DATE: TUESDAY, July 12, 1994                   TAG: 9408030017
SECTION: NATIONAL/INTERNATIONAL                    PAGE: A3   EDITION: METRO 
SOURCE: Associated Press
DATELINE: NASHVILLE, TENN.                                 LENGTH: Medium


AT CONFERENCE, DADS TEACH PREREQUISITESFORFATHERHOOD

Men who want to be good fathers first need to be good husbands.

That was one message Monday from a conference on fatherhood, featuring such dads as Vice President Al Gore, the Rev. Jesse Jackson, country singer Garth Brooks and Kent Amos, who has raised 87 adopted children.

Another message: Being a father requires sacrifices.
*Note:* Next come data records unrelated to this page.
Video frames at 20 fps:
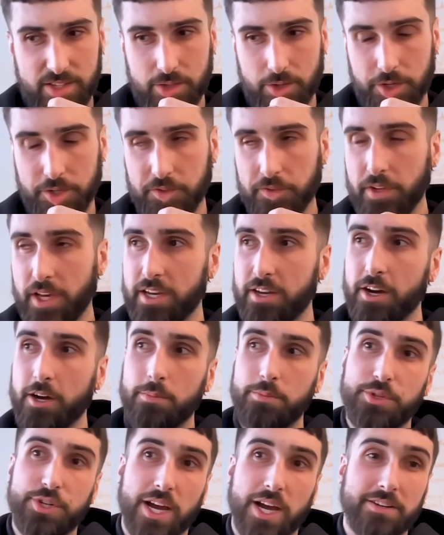sort of like
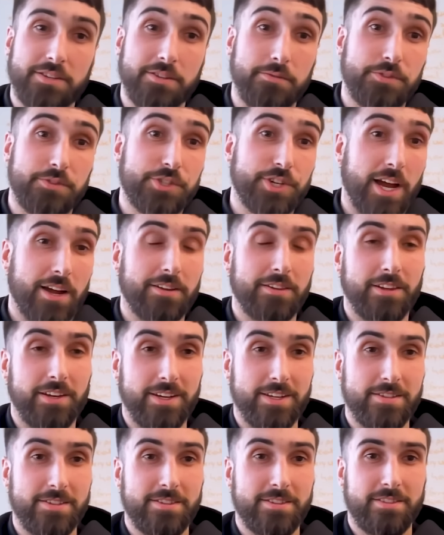objective
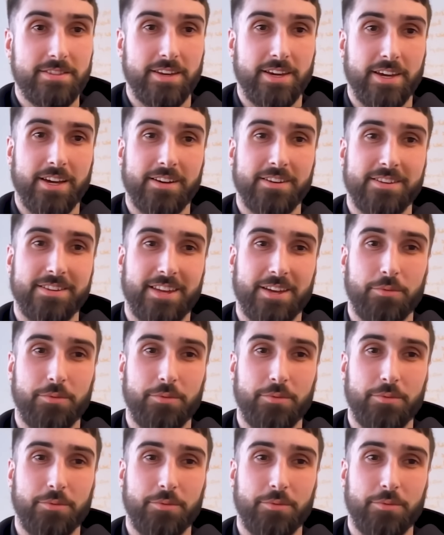checklist thing.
Gore, who has three daughters and a son, didn't run for president in 1992 because he wanted to spend more time with his family after his son was struck by a car.

Brooks stayed away from the Academy of Country Music Awards May 3, where he was named top entertainer, to attend the birth of his second daughter.
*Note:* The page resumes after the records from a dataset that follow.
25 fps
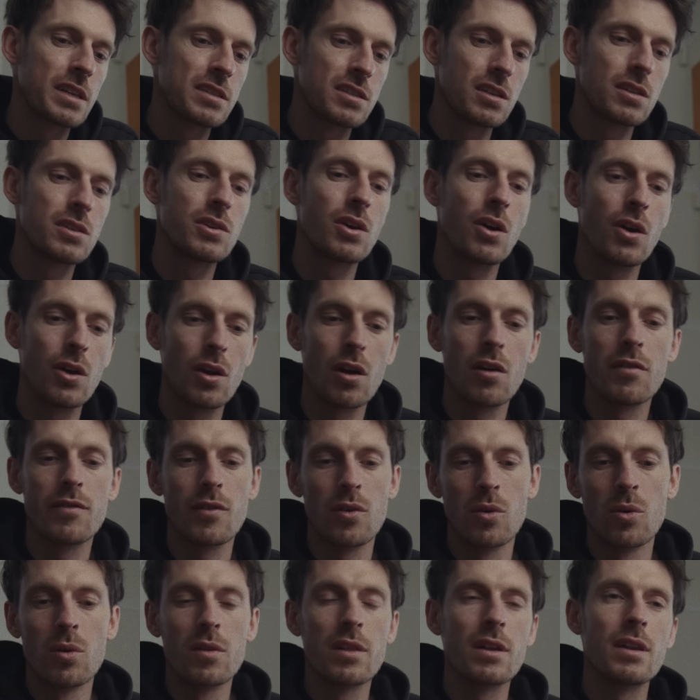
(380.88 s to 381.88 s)
To turn off
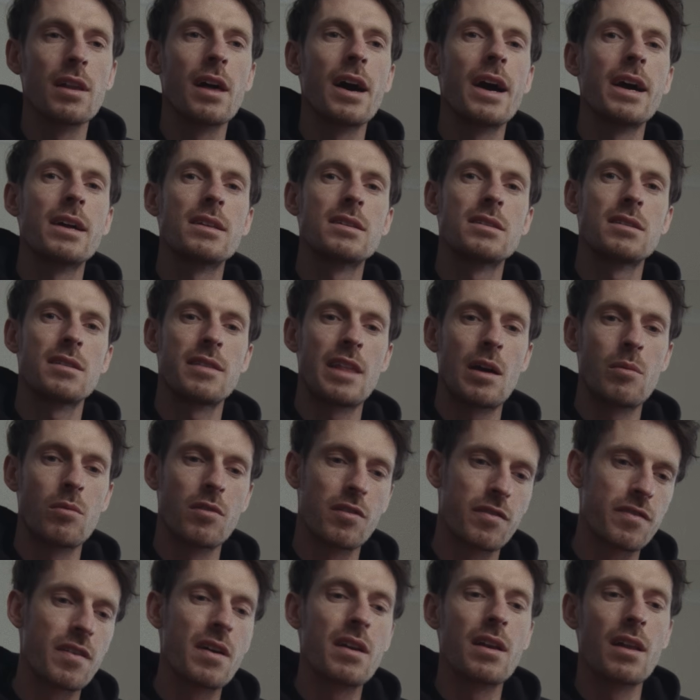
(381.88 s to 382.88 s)
all the lights that were
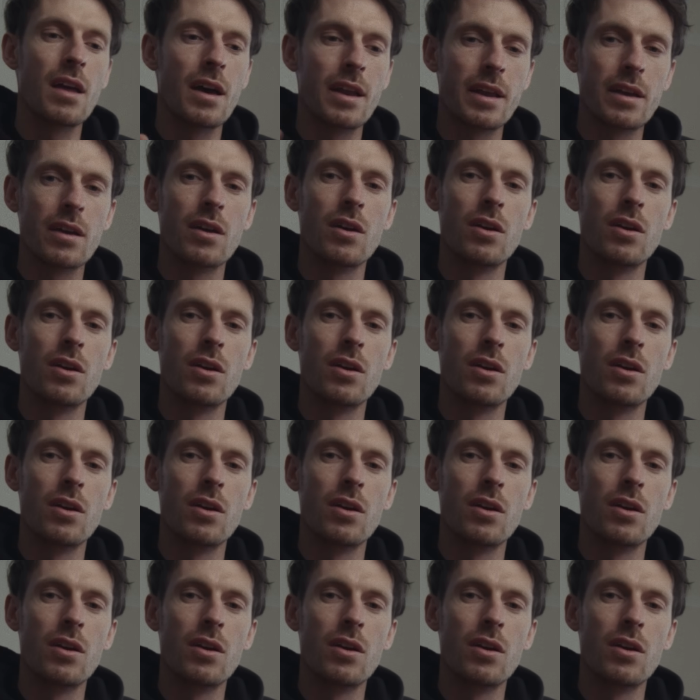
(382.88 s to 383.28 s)
front lighting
A third message: Children look up to their parents.

``Little boys want to be like their daddies, even if they're in jail,'' said Jackson, who has three daughters and two sons. ``Fathers are essential, not accidental, not coincidental.''

Jackson recounted the story of an unidentified rap singer who lost respect for women after his mother said she wasn't sure which of three men had fathered him.

``Why does Al Gore think he can change the world? Because he saw his daddy do it,'' Jackson said. Both the elder and younger Gores represented Tennessee in the U.S. Senate.

For Tipper Gore's husband, being a good husband is a prerequisite for being a good father.

``Successful fatherhood first and foremost involves taking care of your marriage or your relationship,'' Gore said.

But it wasn't just famous fathers who held forth at the third annual ``Family Re-Union III,'' a conference co-sponsored by the University of Minnesota that Gore helped set up when he was a senator from Tennessee.

Kent Amos, head of the Urban Family Institute in Washington, talked about the challenges of raising the 87 children he has adopted with his wife over the past 11 years.

``We have demanded of our children that they read more than they watch television. And we sat and read with them,'' Amos said, adding that 73 of his children went on to college and 49 graduated.

Some final words of advice on fatherhood from Brooks: Be there early and stick around.

Brooks attended the births of both of his girls and briefly quit performing after the first was born in 1992 because he didn't think he could tour and still be a good father. Now, his family travels with him.

``Being there when the child is born knocks down many walls,'' he said.